Another far out thing is this space object called G2 thought to be a gas cloud or an old star at the center of the Milky Way that is passing a massive black hole called Sagittarius A.

This happened 26,000 years ago because it is 26,000 light years away. We can see it now, and it could be spectacular. G2 will pass the "event horizon" of the black hole around March 31 and so maybe we will be able to see it.

One prediction says that it could be 10,000 times brighter than it is at the moment which needs a pretty good telescope to see. But there is a lot of chatter about it so stay tuned. Far out!

Have a good month and enjoy our beautiful night skies, full of wonder.

Now, the monthly look at the night skies of the northern Rocky Mountains, written by astronomers Ron Canterna, University of Wyoming; Jay Norris, Challis, Idaho Observatory; and Daryl Macomb, Boise State University.

"Winter is a great time to view some of the brightest stars in the night skies. Of the top 10 brightest stars, six can be seen in the early evening this month. Moreover, several in the top 20 also are visible. Here is the list (brightness rank, name, constellation) of bright stars in the March winter sky: 1, Sirius, Canis Major; 4, Arcturus, Bootes; 5, Capella, Aurigae; 6, Rigel, Orion; 7, Procyon, Canis Minoris; 9, Betelgeuse, Orion; 13, Aldebaran, Taurus; 16, Pollux, Gemini; 20, Regulus, Leo; and 22, Castor, Gemini.

"So, check your sky map for March and locate these bright wonders. Don't get them confused with Jupiter, which lies in Gemini this month. See if you can pick out this giant planet.

"Planet Alert: Jupiter is on the meridian right after sunset in the constellation Gemini. Venus is the morning star.
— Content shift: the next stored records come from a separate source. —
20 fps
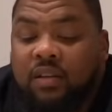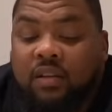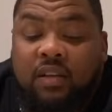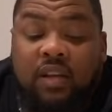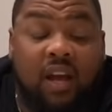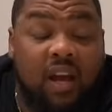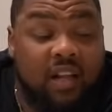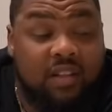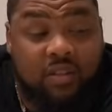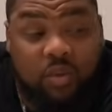
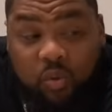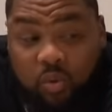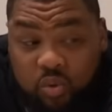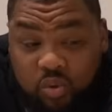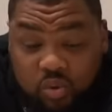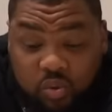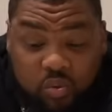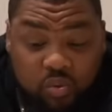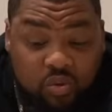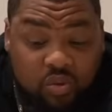Yeah, I
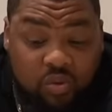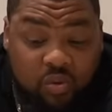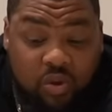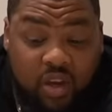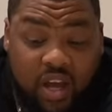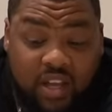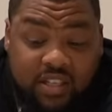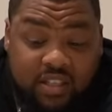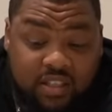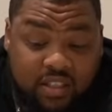told you, you
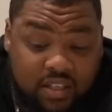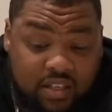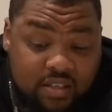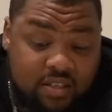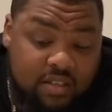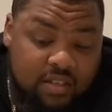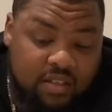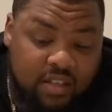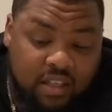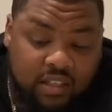got
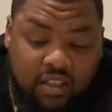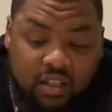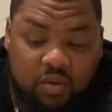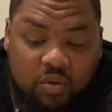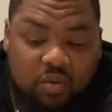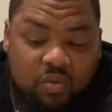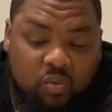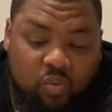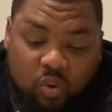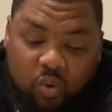six, and then
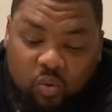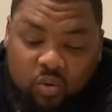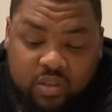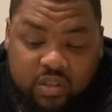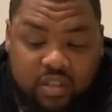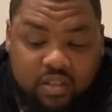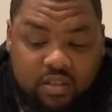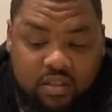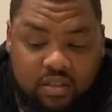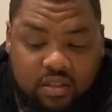you roll
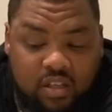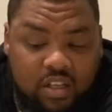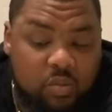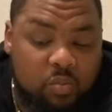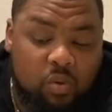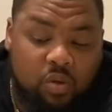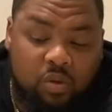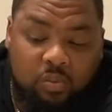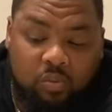six again for the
Mars rises around 11 p.m. and can be seen throughout the entire night.

"The big news, the first day of spring is March 20. Let's hope spring weather arrives.

"Best URL:

"From their discovery in 1967, until the mid-1990s, the distance scale to gamma-ray bursts (GRBs) was nearly unconstrained.

"Upward of 100 theories had been proposed, placing the burst sources anywhere from the cometary Oort Cloud (assumed to exist beyond but attending our solar system) up to cosmological distances of billions of light-years.

"The primary reason for this uncertainty was that gamma-ray telescopes had very poor angular resolution and, therefore, no connections had been made to objects detected in other parts of the electromagnetic spectrum, such as the visible, where astronomers understood the physics and, therefore, the objects' distance scales.

"To commemorate the 75th anniversary of the great debate on the distance scale of the universe (last month's column), a debate on the GRB distance scale was held at the same venue as the 1920 debate, the Natural History Museum.

"By that time (1995), the distribution of GRB detections on the sky, being uniform, had effectively eliminated all possible scales except our Milky Way Galaxy's halo and the much more immense scale, the universe at large.

"The proponents were Donald Lamb (University of Chicago) supporting the former, and the late Bohdan Paczynski (Princeton) arguing for the cosmological distance scale of the universe."